> [Work request] Once the images are set aside, return every entry exactly.

§

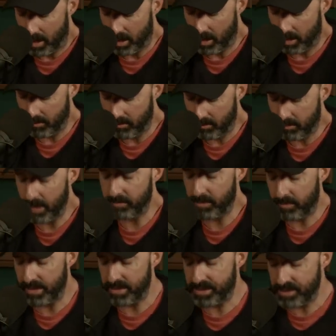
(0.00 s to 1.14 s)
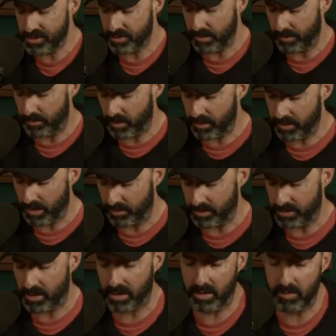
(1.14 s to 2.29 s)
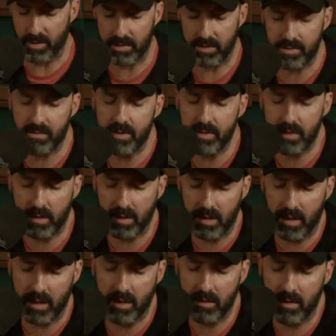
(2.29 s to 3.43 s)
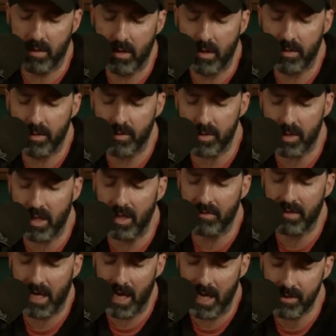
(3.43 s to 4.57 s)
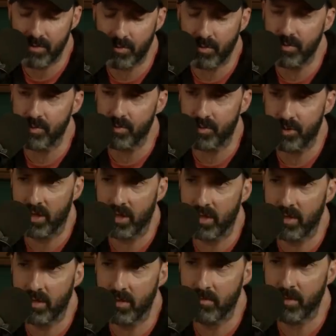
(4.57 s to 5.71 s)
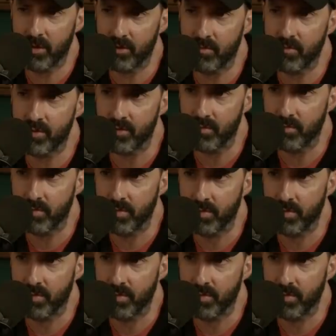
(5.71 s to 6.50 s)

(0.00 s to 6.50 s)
um, my, but my sister, my brother, and I were talking about this recently, and there was a lot of casseroles with chicken mushroom soup.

§

> [Written solution]
(0.00 s to 1.14 s)
(1.14 s to 2.29 s)
(2.29 s to 3.43 s)
(3.43 s to 4.57 s)
(4.57 s to 5.71 s)
(5.71 s to 6.50 s)

(0.00 s to 6.50 s)
um, my, but my sister, my brother, and I were talking about this recently, and there was a lot of casseroles with chicken mushroom soup.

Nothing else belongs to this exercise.